Lexington Studies in Modern Jewish History, Historiography, and Memory
1 total work
In 1917 only Britain would have taken the decision to favor a Jewish "national home" when the opportunity occurred to dismantle the Ottoman Empire, for it had been interlocked with the Hebrew Bible since political and theological crises in sixteenth- and seventeenth-century England released the so-called Old Testament from its defined role as a christological premonition of the New Testament. Britain, the Bible, and Balfour unpacks the tumultuous history of the idea of a unique Jewish home state-and the development of Zionism-as it took shape over the course of several centuries in England. The author argues that, in fact, the theopolitical vision of Zionism is a peculiarly British phenomenon with roots that go back to the English Reformation.

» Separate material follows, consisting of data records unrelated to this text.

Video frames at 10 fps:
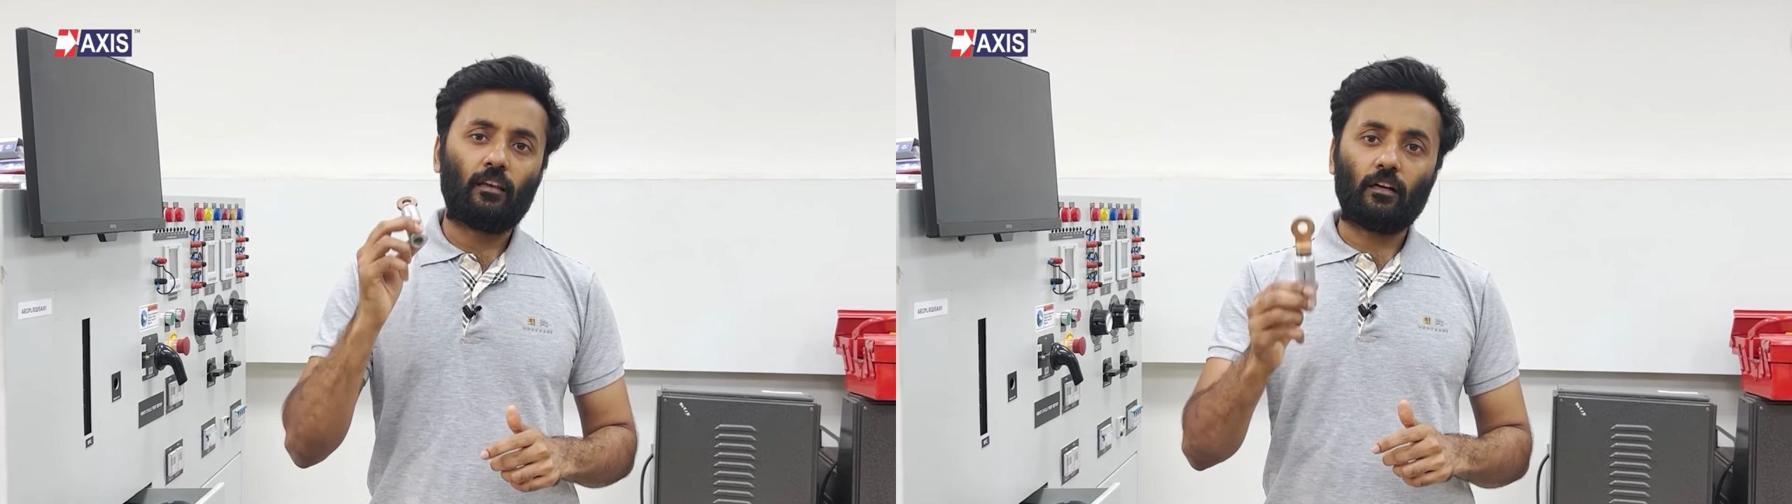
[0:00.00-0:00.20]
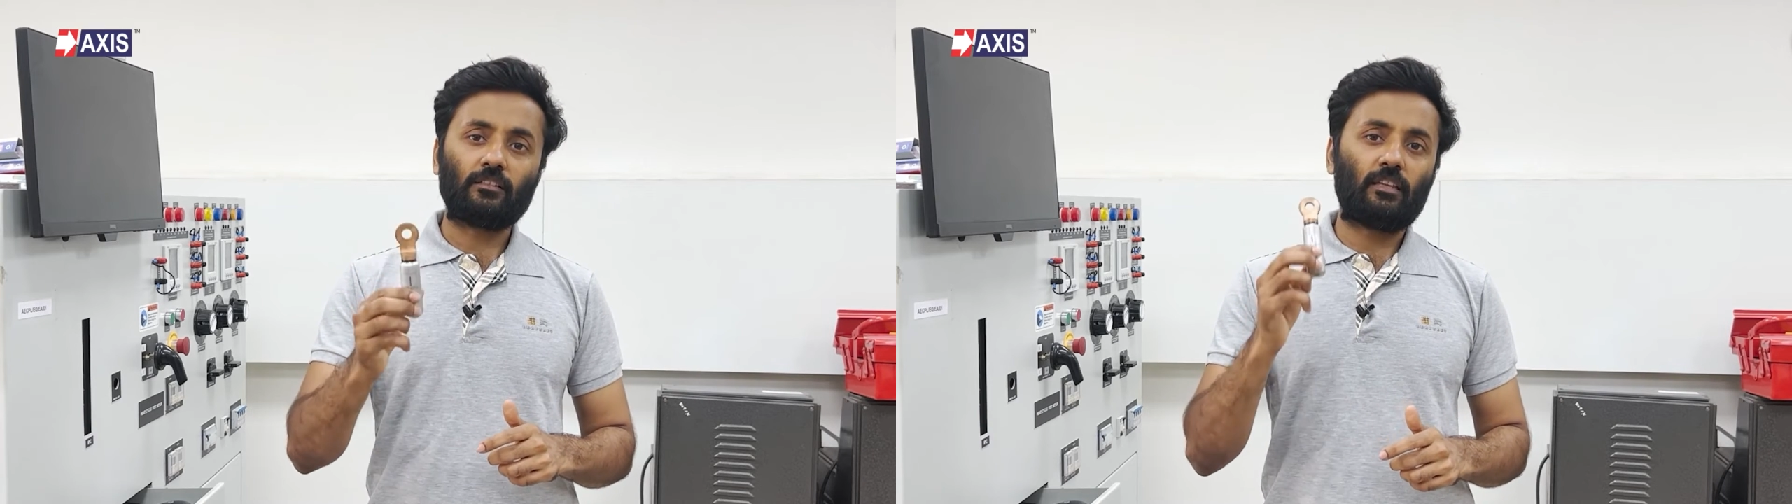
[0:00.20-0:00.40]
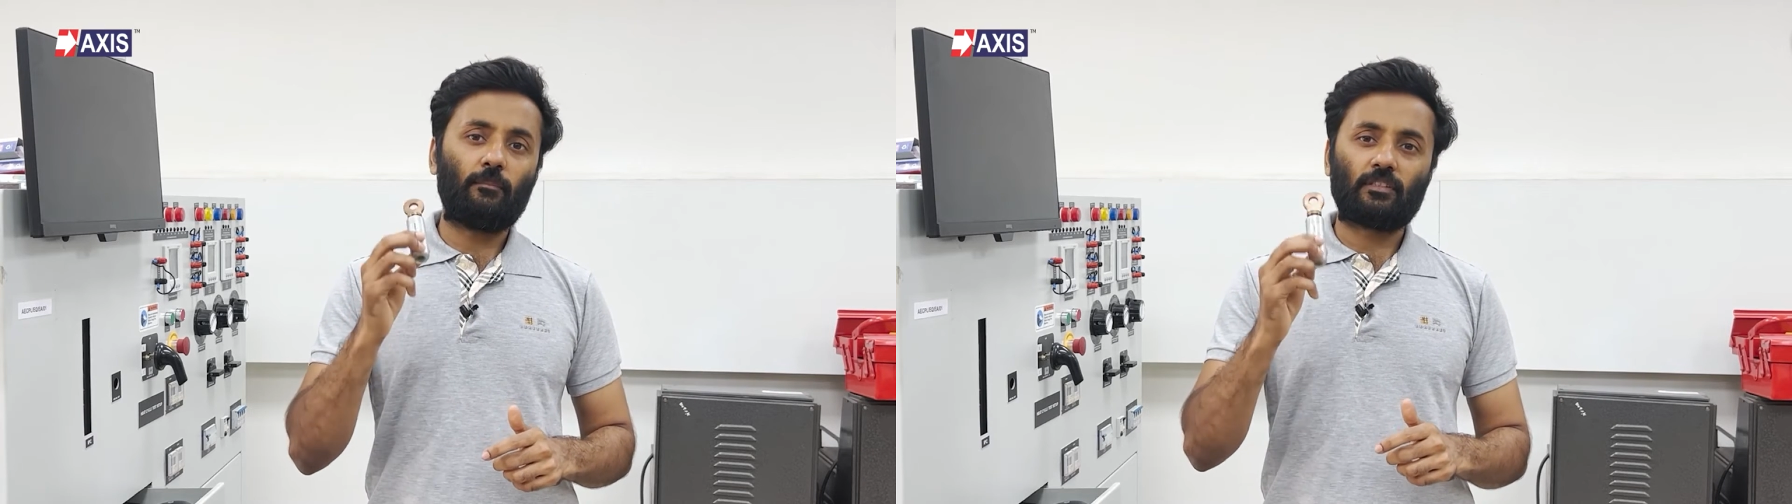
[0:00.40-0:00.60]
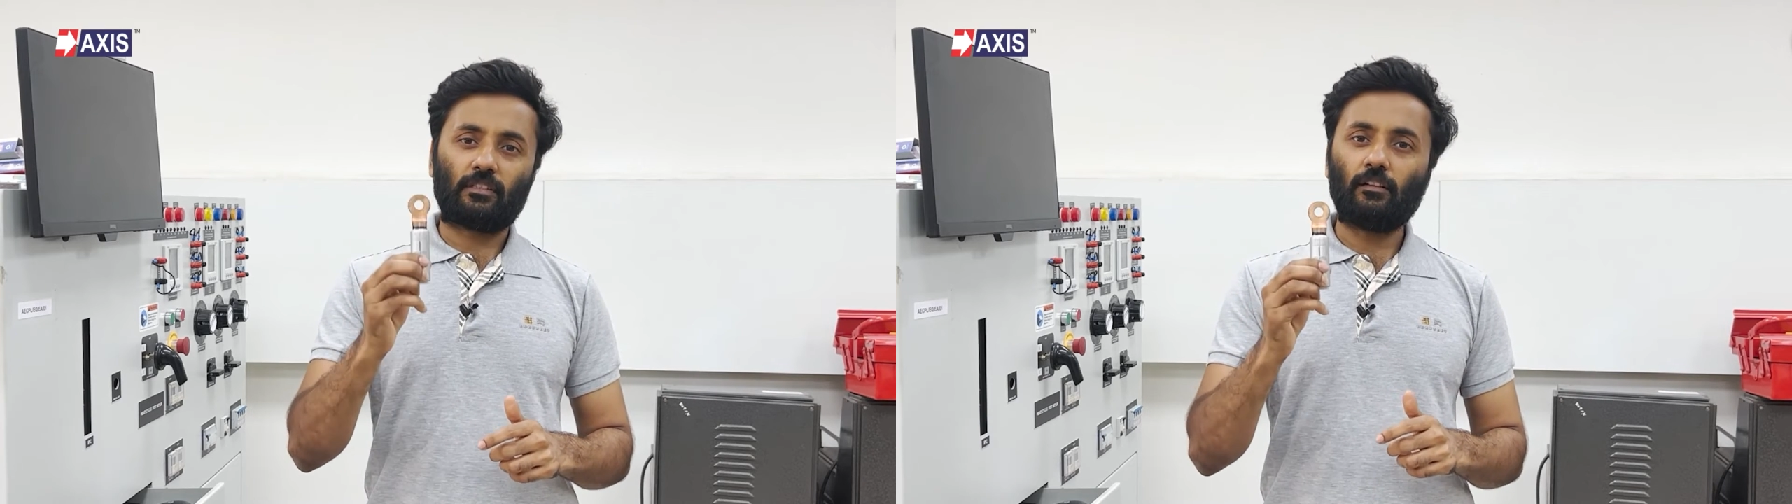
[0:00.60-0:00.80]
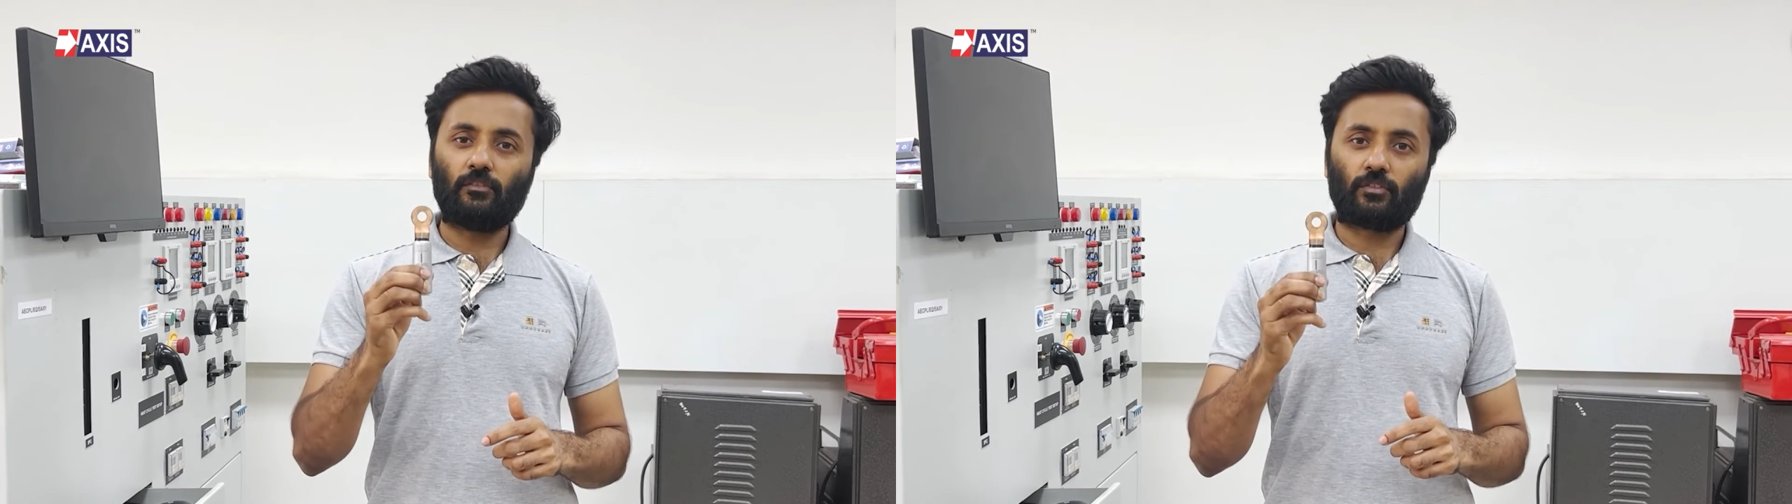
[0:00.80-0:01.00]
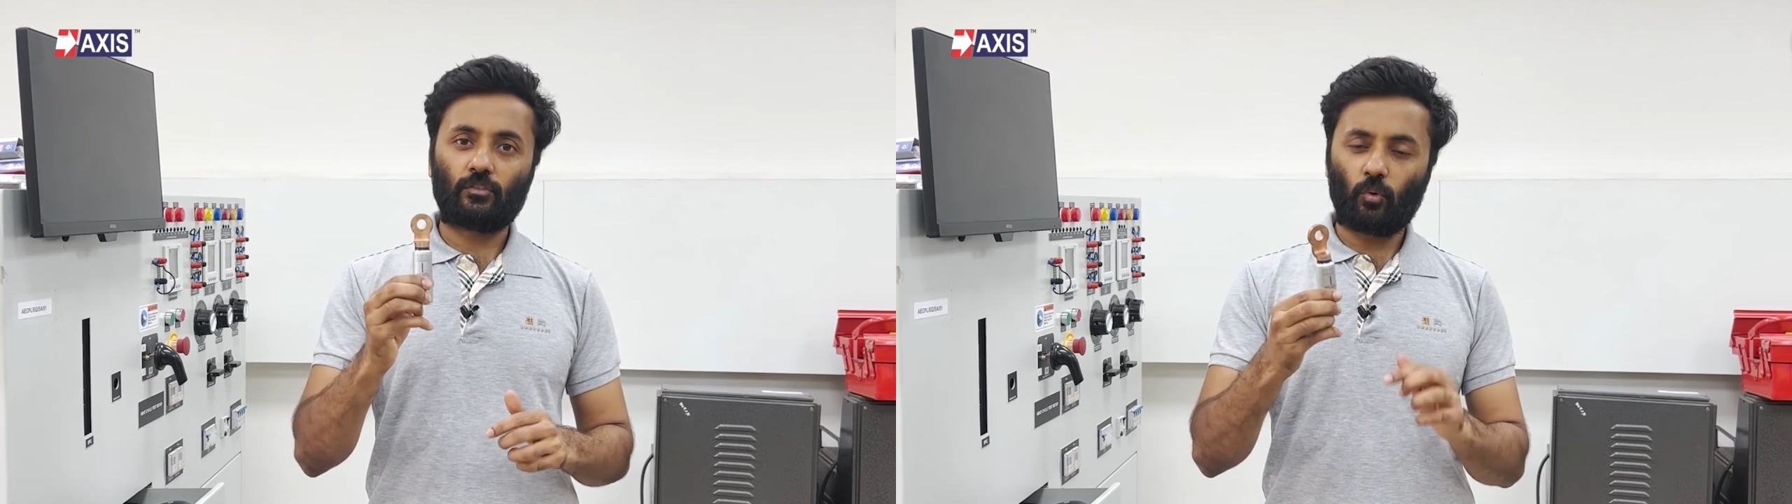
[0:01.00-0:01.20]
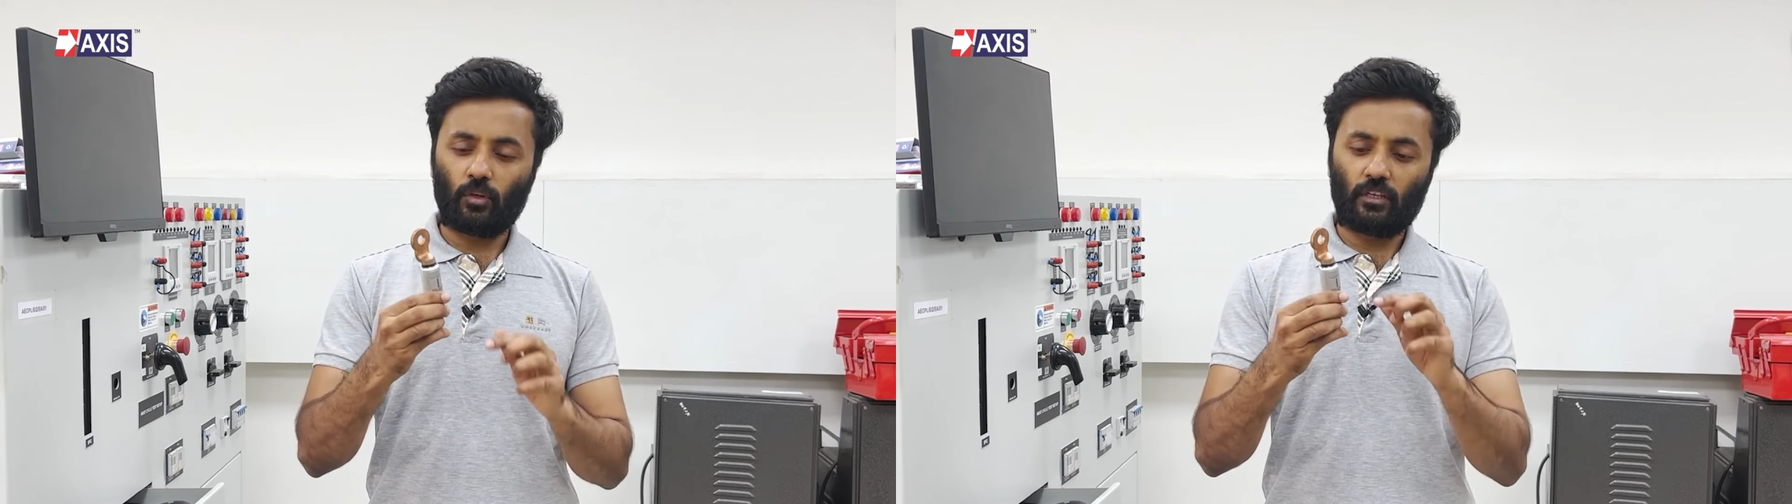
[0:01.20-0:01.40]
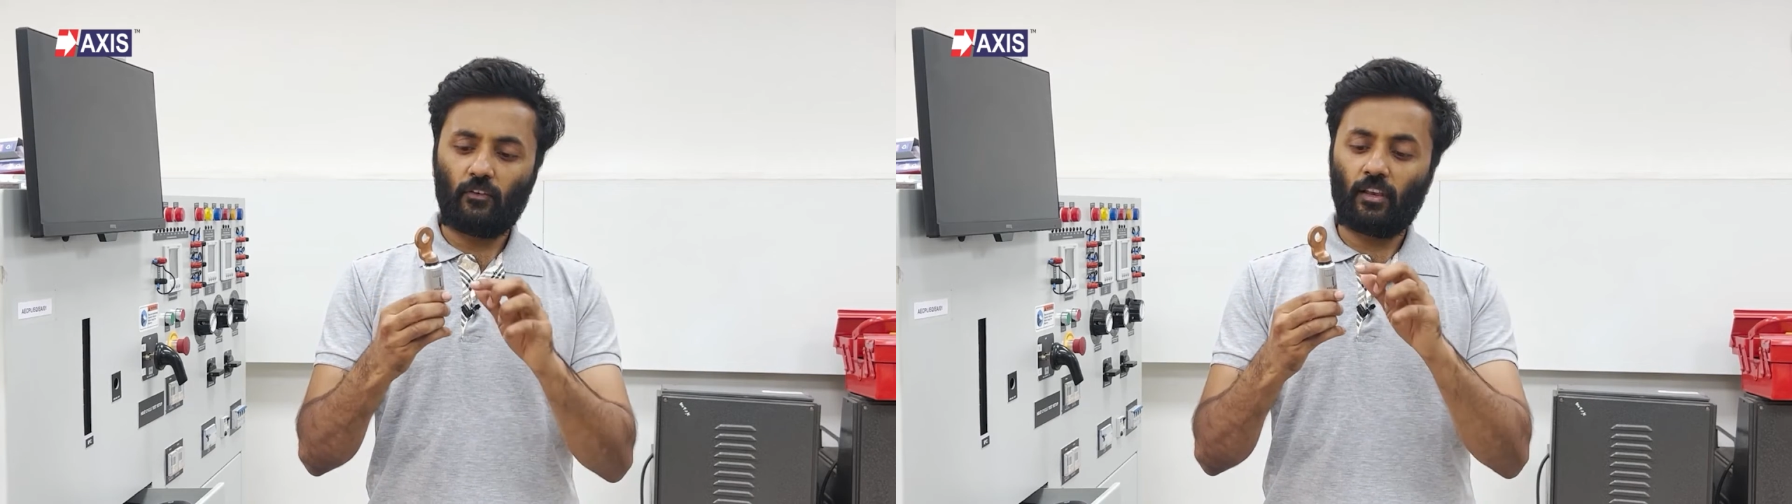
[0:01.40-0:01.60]
lugs themselves
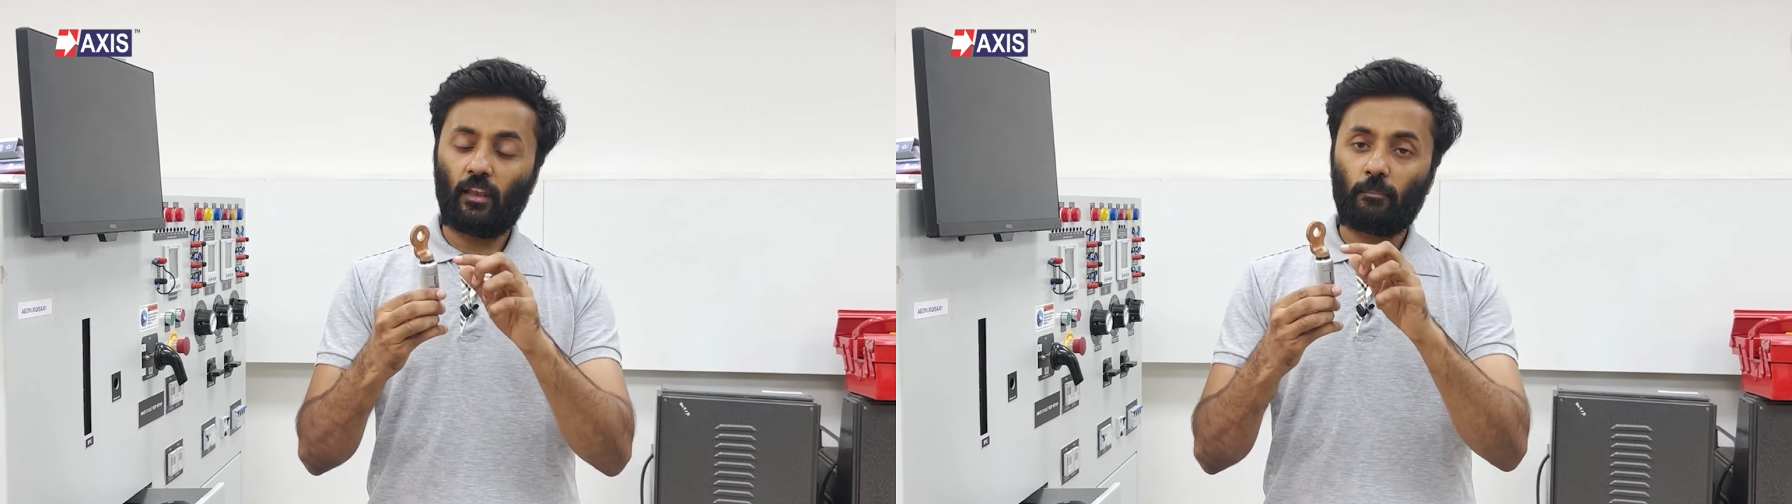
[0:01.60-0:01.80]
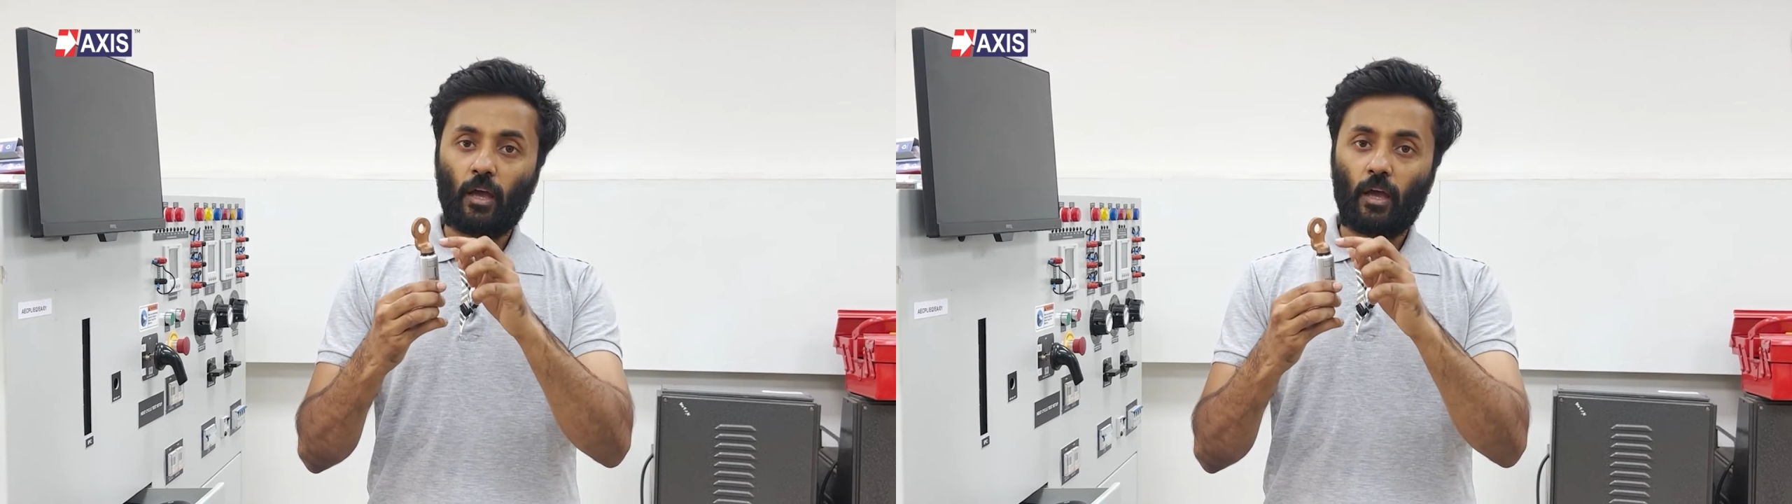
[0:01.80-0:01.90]
don't develop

The religious and political battles over the Bible, the role of Hebrew scripture, the monarchy, and national identity provided the fortuitous, if providential, groundwork for the recovery of a vision of the Jewish people as a unique community with a mandated home. Zionism emerged from this context as a powerful movement that advocated for the return of the land and the people as a divinely ordained religious and political project. Yet, as this volume demonstrates, that idea is explicable only on the basis of the contextual events in early modern England, and would take nearly five hundred years to become a geopolitical reality. This volume provides a critically important genealogical account and illuminates the fascinating history of how England became the surprising progenitor of a revolutionary idea.